Europa ist die reichste Region unserer Erde und sollte, würde es nach seinen Gründungsvätern gehen, schon längst mit einer Stimme sprechen. Tut es aber nicht. Europa ist eine Region in der es die besten Köpfe gibt, die mit Forschung und Lehre großes Tag für Tag hervor bringen könnte. Tut es aber nicht. Und warum tut Europa das alles und noch viel mehr nicht? Weil die Regierungen sich lieber mit Berechnung der gebogenen Gurke befassen. Nicht ein vertikaler und horizontaler Finanzausgleich unter den Ländern der Eurogruppe und der EU wurde geschaffen, nein, es wurde ein Verteilungsmonster geschaffen, welches Fehlinvestitionen erbrachte. Die großen EU Länder wollten unbedingt ihre Märkte alimentiert sehen. Alle anderen mischten kräftig mit. Es entstand ein Markt bei dem volkswirtschaftliche Schäden in ungeahnter Höhe entstanden. Man schrie nach der Marktwirtschaft und bekam die Plan- und Vetternwirtschaft.

Zurück zu Griechenland. Griechenland hat inzwischen mehr Waffen als Deutschland, nur Deutschland hat 82 Millionen Einwohner gegenüber 11 Millionen Griechen. Deutschland hat 250.000 Menschen unter Waffen, Griechenland 120.000 Menschen. Und warum? Die griechische Führung redete sich immer ein, sie würde von dem Nato Land Türkei einmal angegriffen. Deshalb wurden Waffen in ungeahnter Höhe eingekauft, letztmalig 400 Panzer , womit Griechenland jetzt mehr Panzer hat als Deutschland. Man nennt so was Misswirtschaft. Nur die anderen europäischen Freunde hat es gefreut als man die Aufträge sah und bekam. Man könnte über Griechenland seitenweise schreiben, es würde sich nur der Blutdruck über soviel Unverstand erhöhen. Bleibt die Frage: Wäre Europa aus dem Schneider,  wenn die Griechen  das ihnen von der Troika auferlegte Joch tragen würden?

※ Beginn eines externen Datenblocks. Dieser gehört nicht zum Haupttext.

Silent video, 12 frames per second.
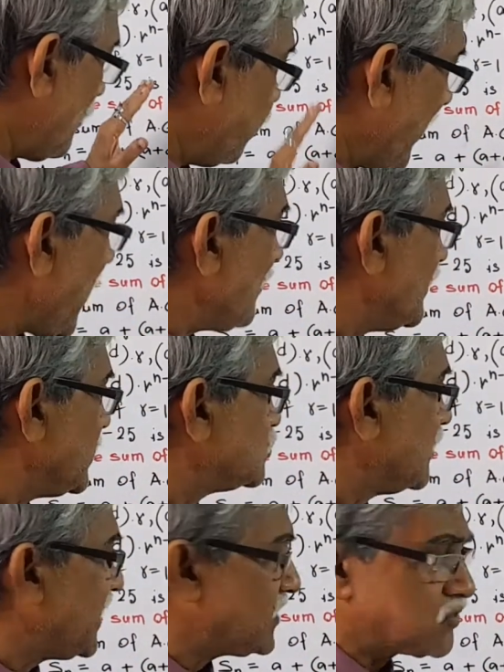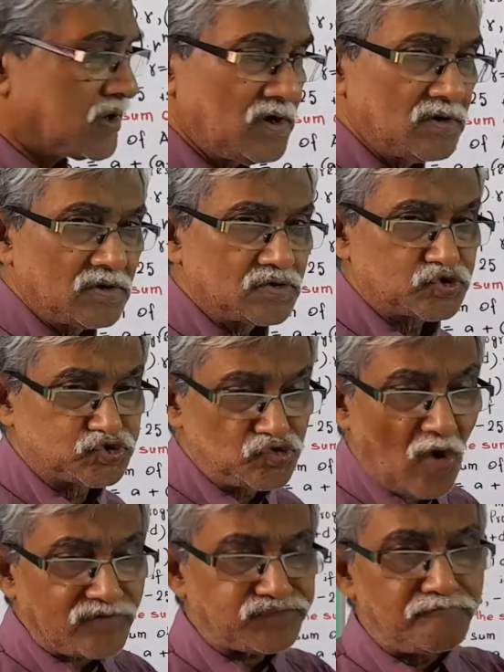way we do it. Do
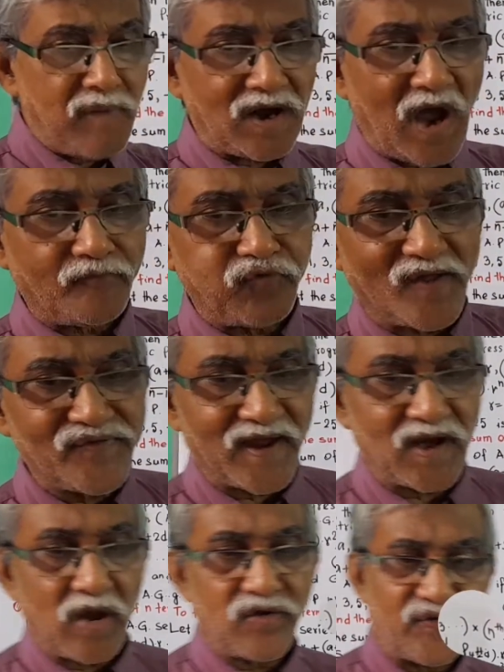not mug up once again, IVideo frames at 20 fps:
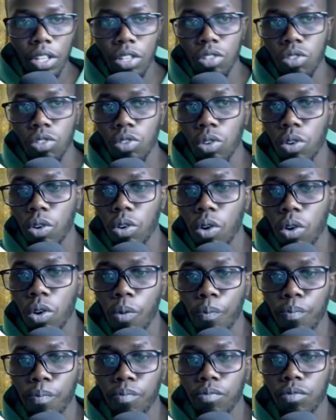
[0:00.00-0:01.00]

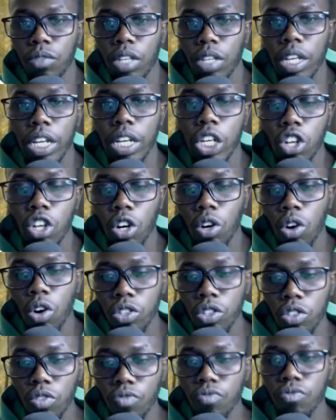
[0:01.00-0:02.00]
So in your
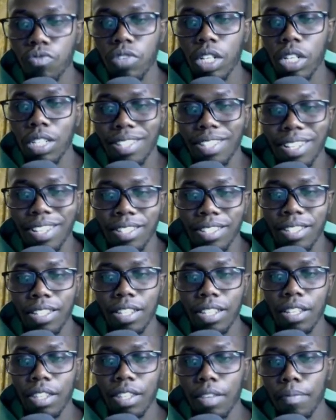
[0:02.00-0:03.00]
course of
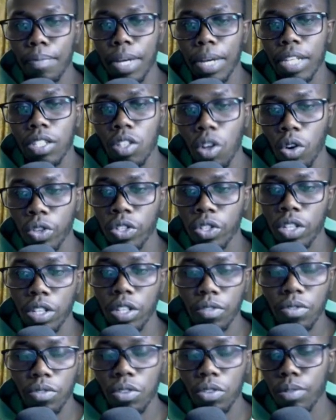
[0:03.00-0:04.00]
researching the best hosting
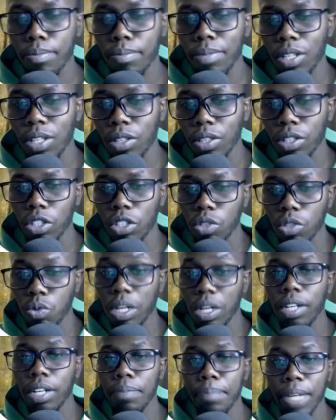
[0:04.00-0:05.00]
for your blog, you
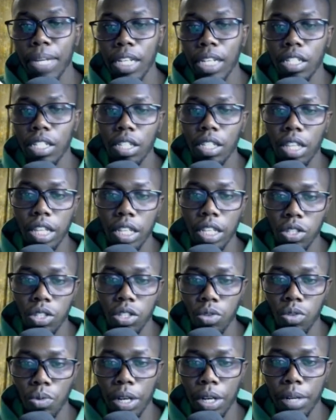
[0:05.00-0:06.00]
will meet these
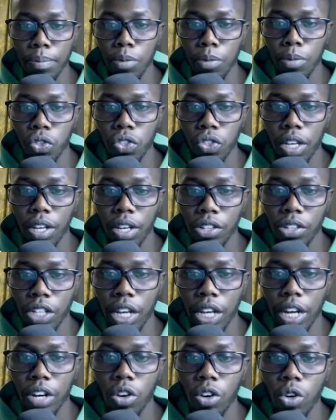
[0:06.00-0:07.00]
two animals here,
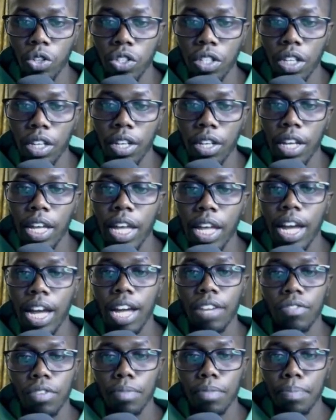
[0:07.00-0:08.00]
shared hosting
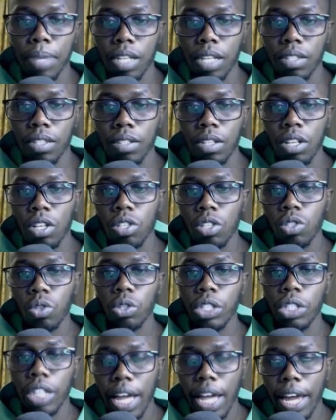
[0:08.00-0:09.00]
and VPS. So
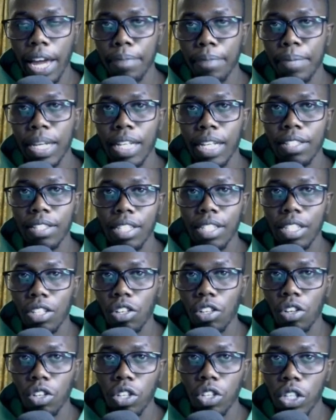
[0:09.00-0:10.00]
shared means,
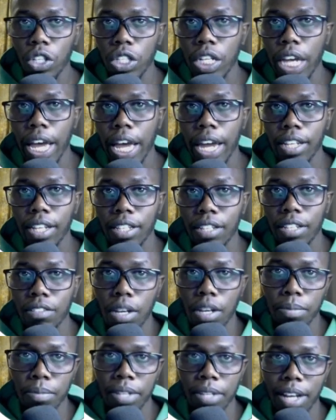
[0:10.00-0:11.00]
you're sharing the
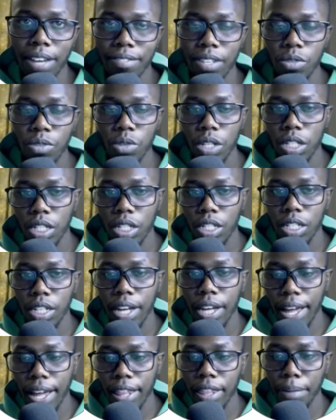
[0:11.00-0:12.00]
same server with
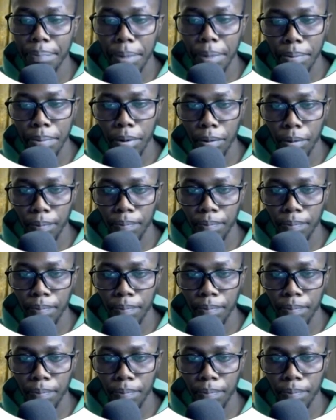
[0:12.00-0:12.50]
other people.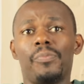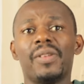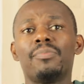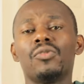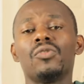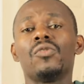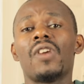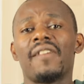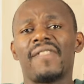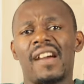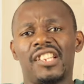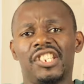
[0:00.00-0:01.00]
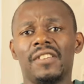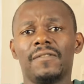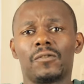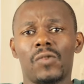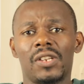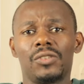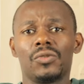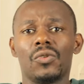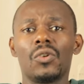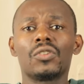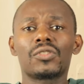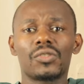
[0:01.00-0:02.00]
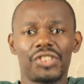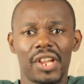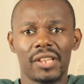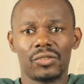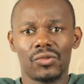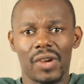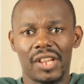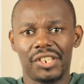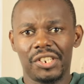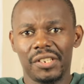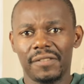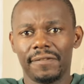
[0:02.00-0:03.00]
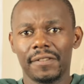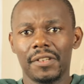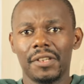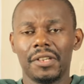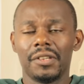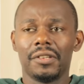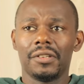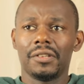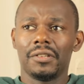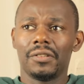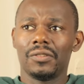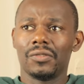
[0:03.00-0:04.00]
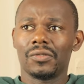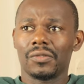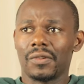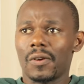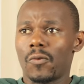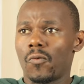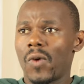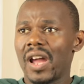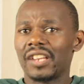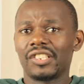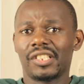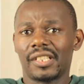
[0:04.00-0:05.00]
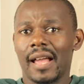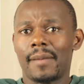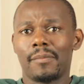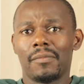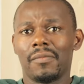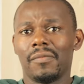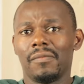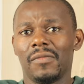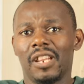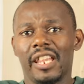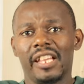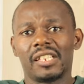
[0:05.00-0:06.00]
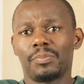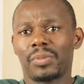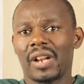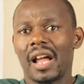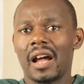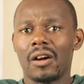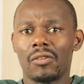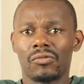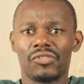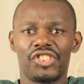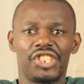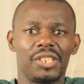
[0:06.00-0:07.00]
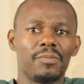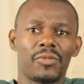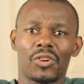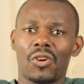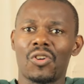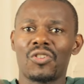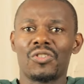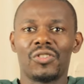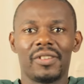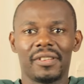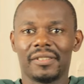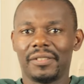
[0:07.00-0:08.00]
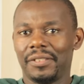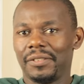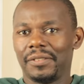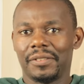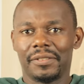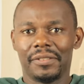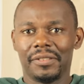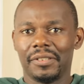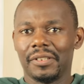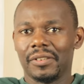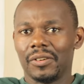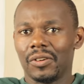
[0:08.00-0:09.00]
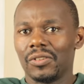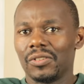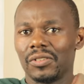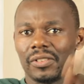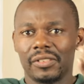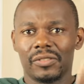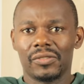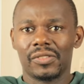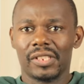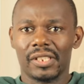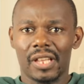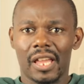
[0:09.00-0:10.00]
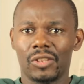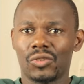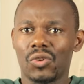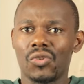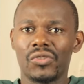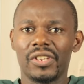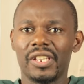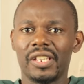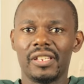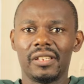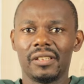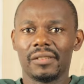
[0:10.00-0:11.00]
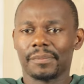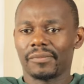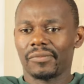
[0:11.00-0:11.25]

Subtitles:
people who have achieved what you're also trying to achieve. You know, watch some Les Brown, Jim Rohn, you know, all those TonyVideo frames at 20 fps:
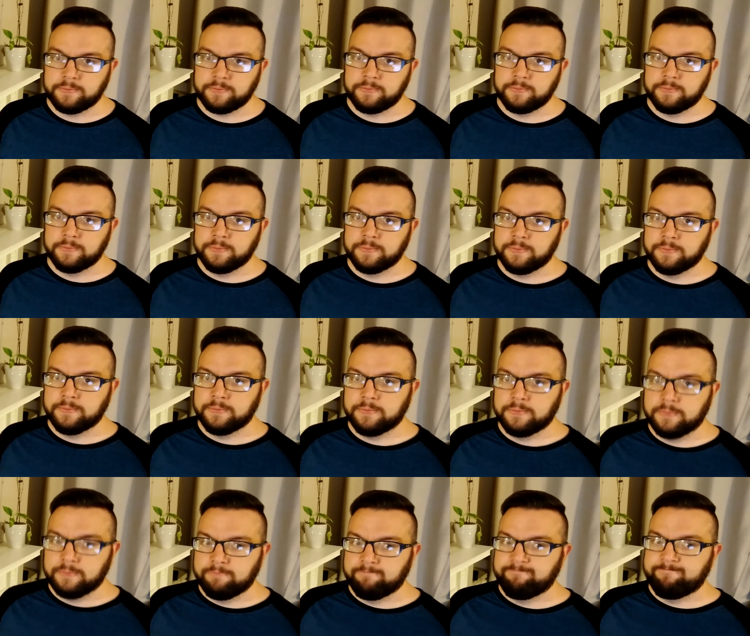
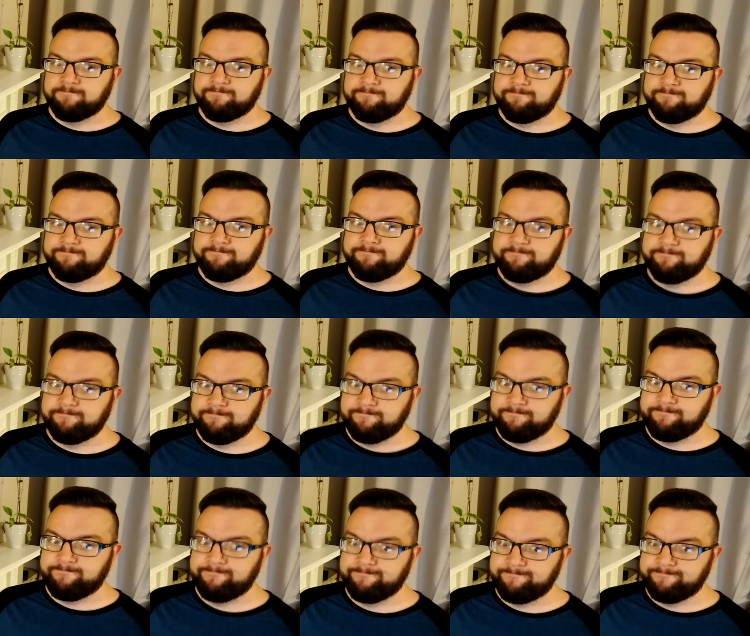
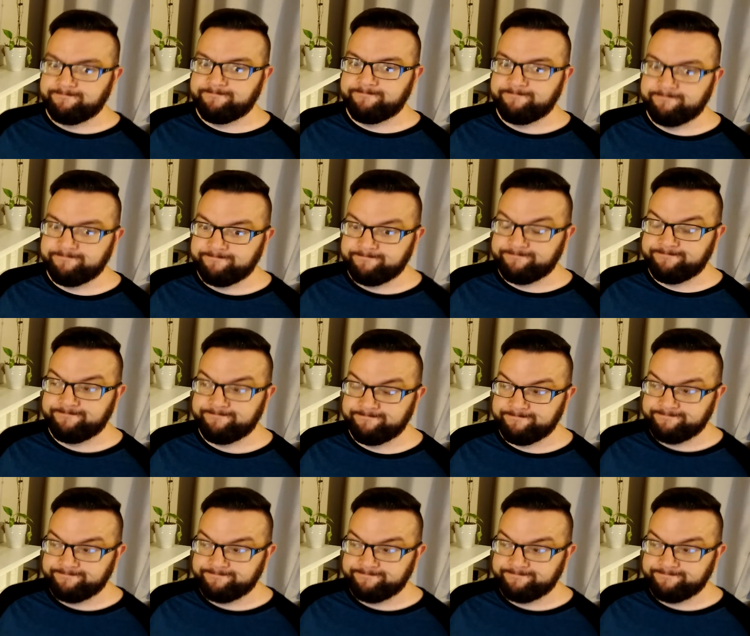[no speech]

Nein! Es geht ja jetzt erst richtig los. Wenn die EU mit solch einem Tempo und Sachverstand weiter macht, wird Europa unweigerlich vor die Wand gefahren. Portugiesen, Iren, Spanier, Zyprioten und Italiener stehen schon an der Garderobe um sich mit Rettungsschirmen einzudecken. Im Moment bastelt man an einem vorgezogenen,  größeren und dauerhaften Rettungsschirm ESM genannt. Angela Merkel, die inzwischen zur Domina oder auch Führerin (je nach Laune) ernannt wurde, hat schon mal ihr Portemonnaie geschlossen. Sie ruft lauthals wie alle Konservativen zum Hardcore Sparen auf. Wenn Maschinen kaputt gehen, wird es eben keine neuen geben und die Produktion wird eingestellt. So einfach ist das bei den Konservativen. Und die Liberalen wollen auch noch Steuergeschenke verteilen. Womit? Klar mit neuen Schulden. Da geht das eben.

Und da wundert man sich, wenn die jungen Politiker wie Alexis Tsipras die Alten zum Teufel jagen wollen, wenn die Alten ihnen die zukünftige Überlebenschance verprassen.

 

Wenn doch die europäischen Politiker die Krise als Chance sehen würden. Wenn sie alles als Zäsur begreifen um endlich an einem Europa der Tiefe zu arbeiten. Auch das Wirtschaftswachstum einer Volkswirtschaft als allein selig machendes Werkzeug für alles Übel in einer Ökonomie ist inzwischen nicht mehr die erste Wahl. Es geht schon lange nicht mehr um John Maynard Keynes gegen Adam Smith in der Nationalökonomie, es geht um Reformen und auch tiefgreifende Korrekturen um zukünftige schwere und schwerste Schäden von Staatengemeinschaften fernzuhalten. Europa hat die Kraft solche Reformen zu stemmen; China ist zu jung und die USA sind zu schwach. Europa war immer stark wenn es um höchste geistige Leistungen ging. John Maynard Keynes und Adam Smith waren Europäer die immerhin die Wirtschaftsmodelle der letzten 200 Jahre und mehr geprägt haben. Jeder zu seiner Zeit. Nur die Zeiten haben sich verändert.

Ich denke Europa sollte das ewige starren in den Abgrund sein lassen und sich auf das besinnen was es ist – eine starke Region in jeder Hinsicht.